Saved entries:
====

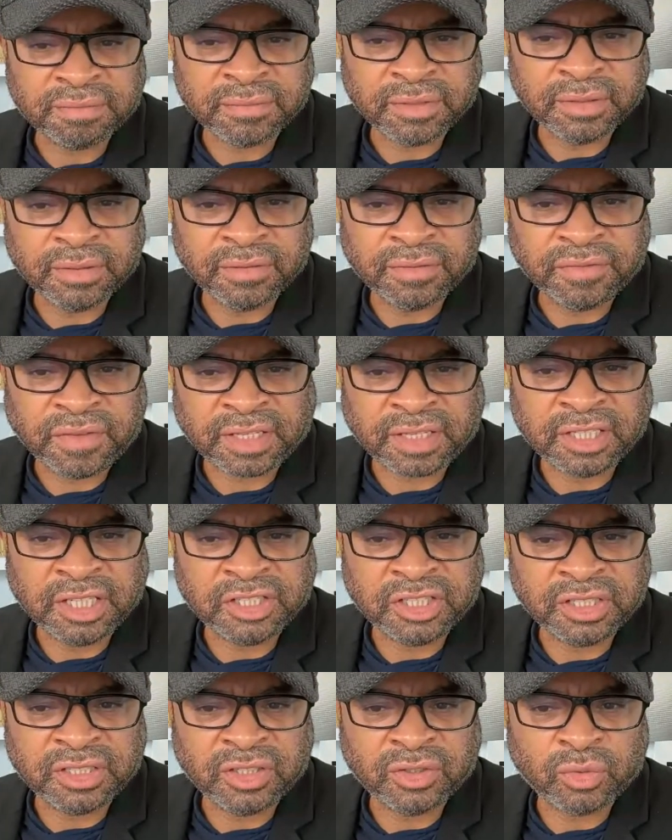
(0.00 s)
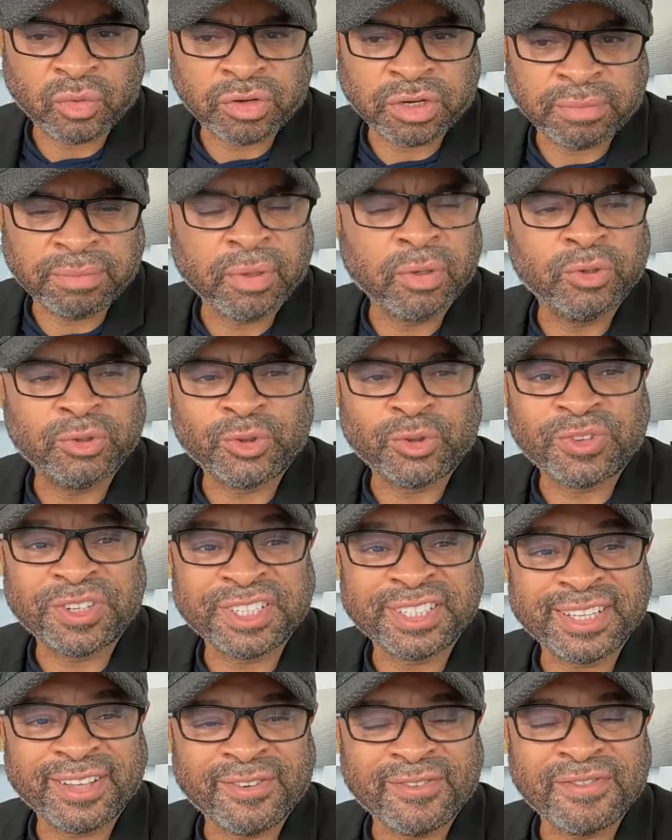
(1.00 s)
factitious disorder imposed on the
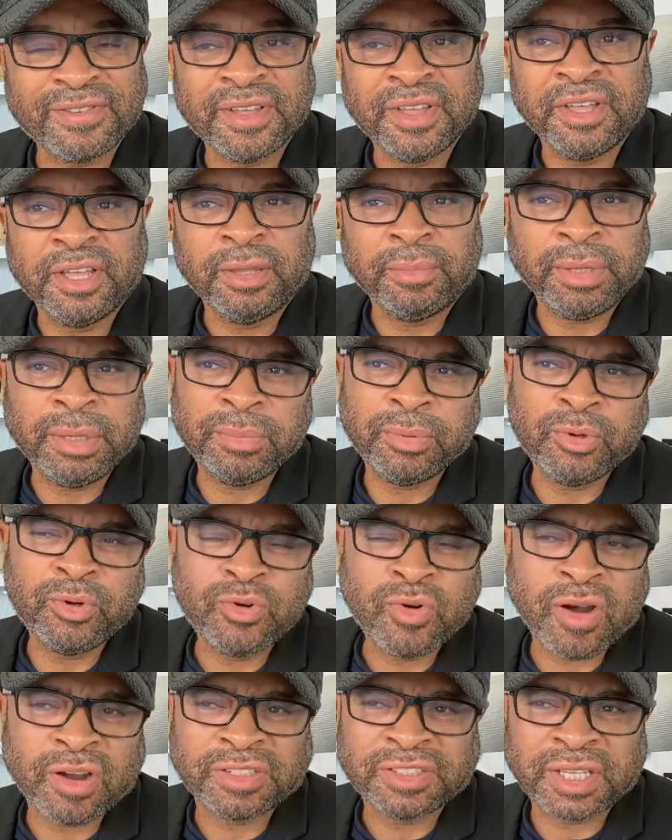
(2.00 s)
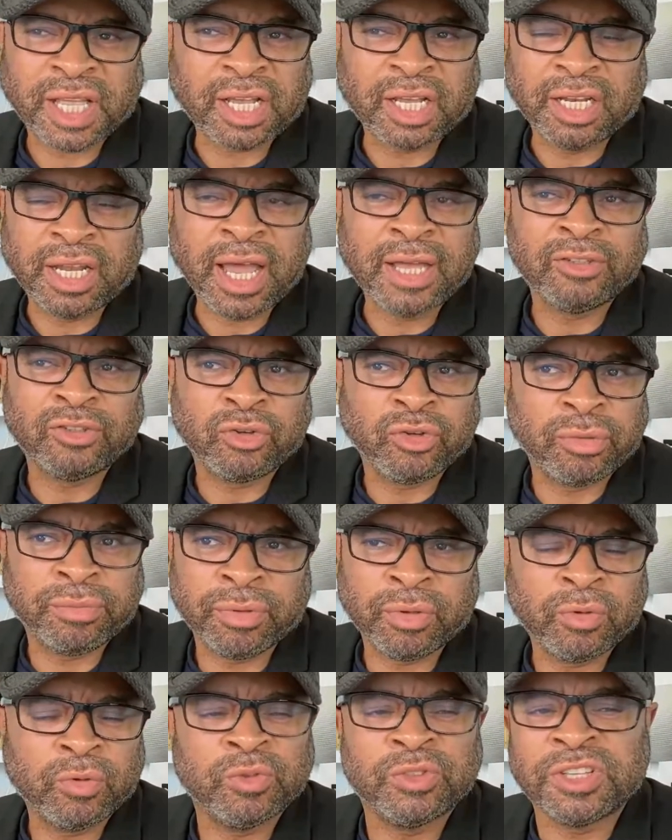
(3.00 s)
self. People who are psychologically
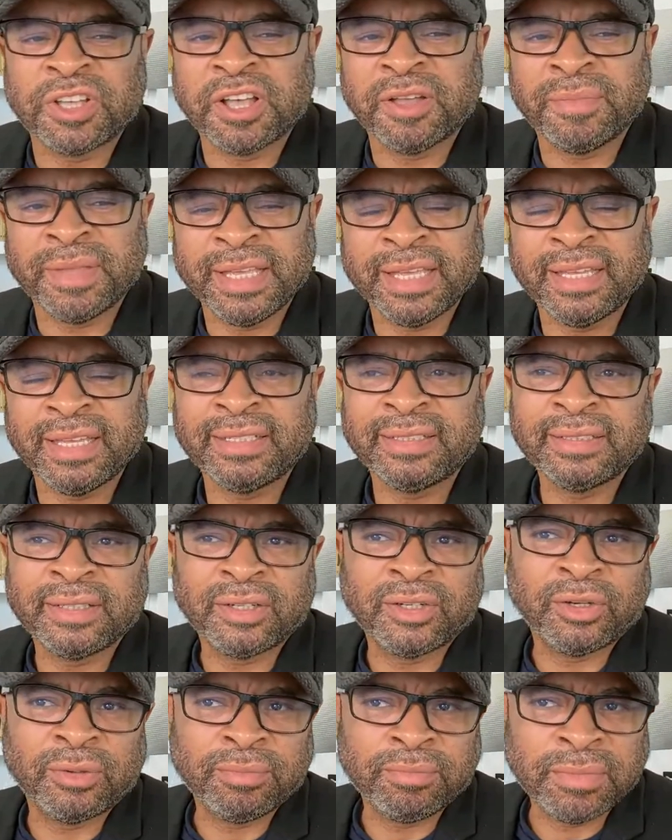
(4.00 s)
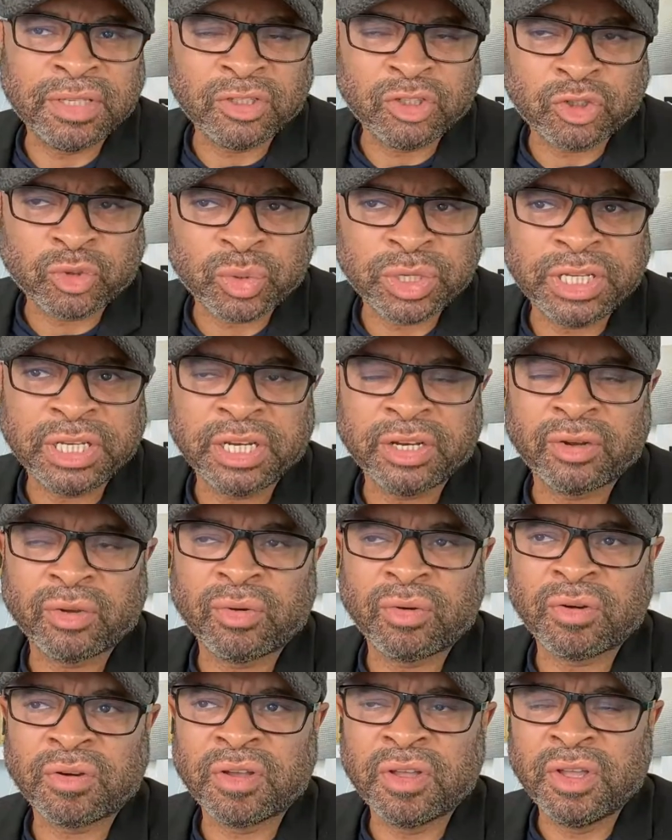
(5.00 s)
abused come in, mistreated,
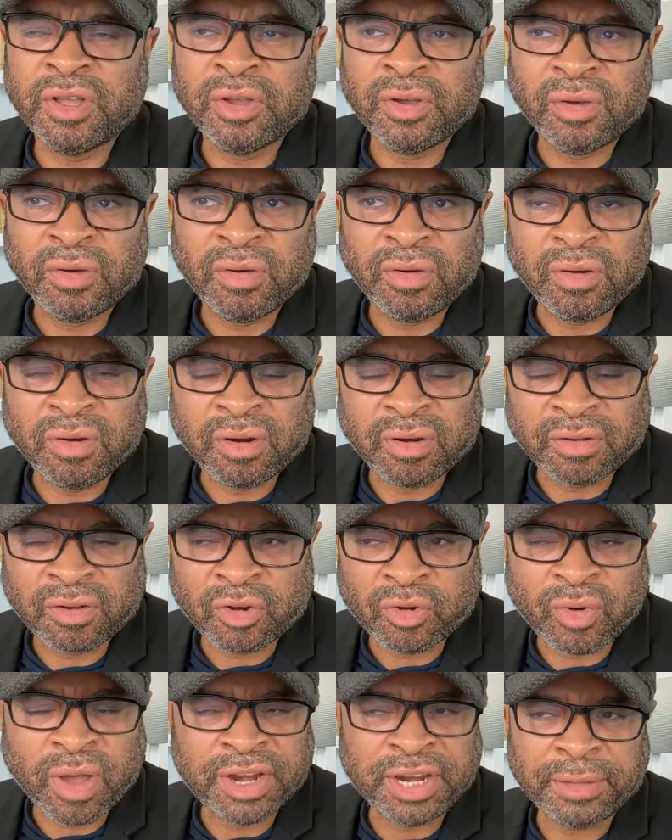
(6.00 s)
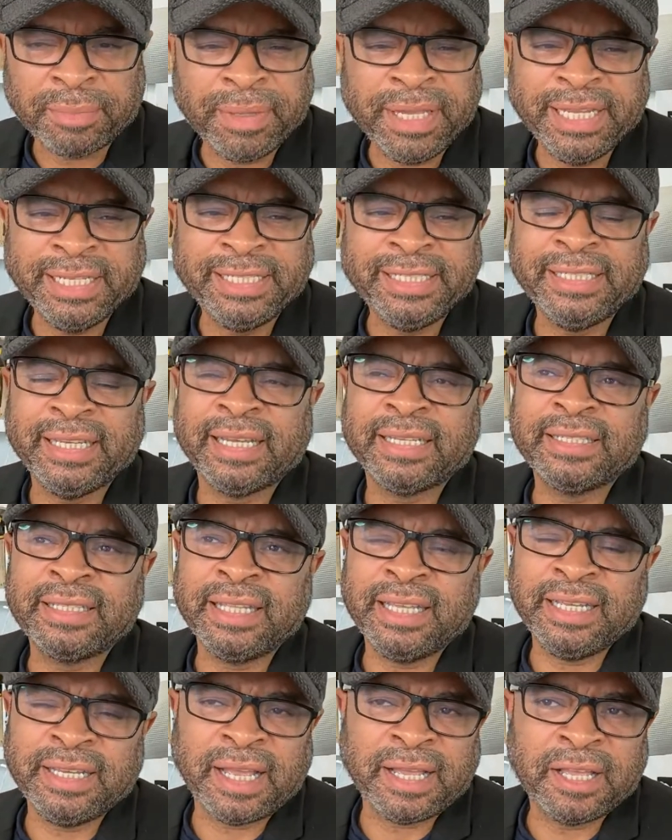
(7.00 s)
or chronic
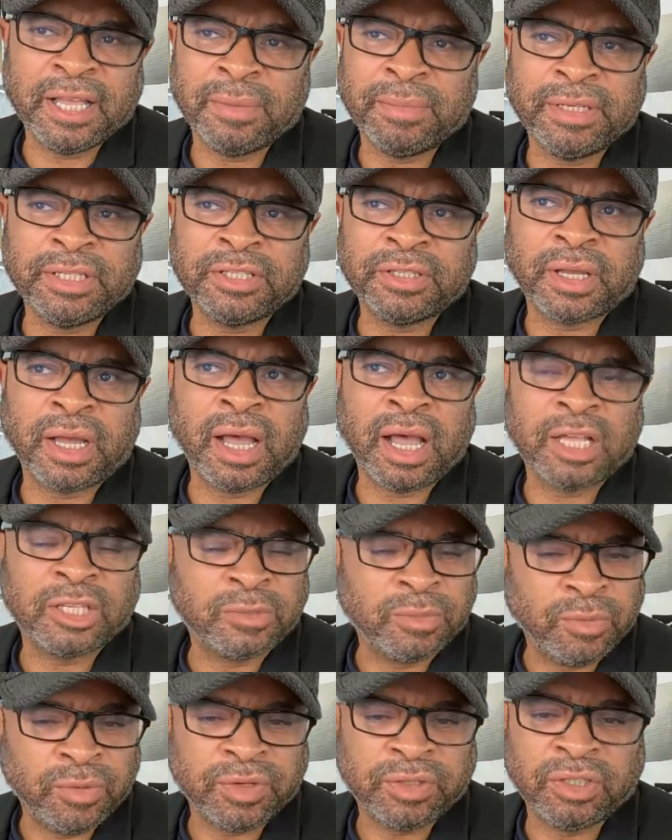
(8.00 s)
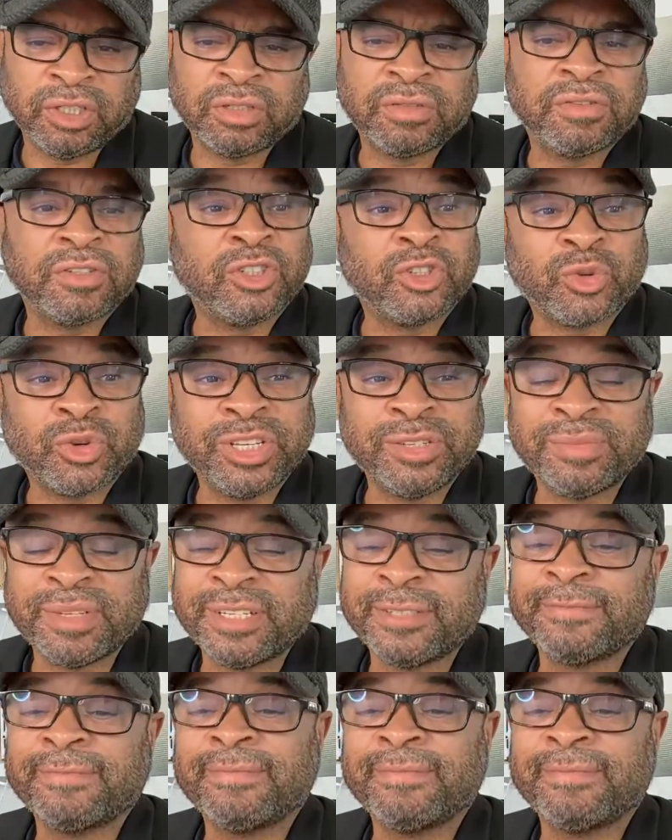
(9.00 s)
PTSD. They come into the hospital and look for treatment.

====

Task item:
With the pictures omitted, the entries are to be transcribed in full, exactly as they appear.

Exercise answer:
(0.00 s)
(1.00 s)
factitious disorder imposed on the
(2.00 s)
(3.00 s)
self. People who are psychologically
(4.00 s)
(5.00 s)
abused come in, mistreated,
(6.00 s)
(7.00 s)
or chronic
(8.00 s)
(9.00 s)
PTSD. They come into the hospital and look for treatment.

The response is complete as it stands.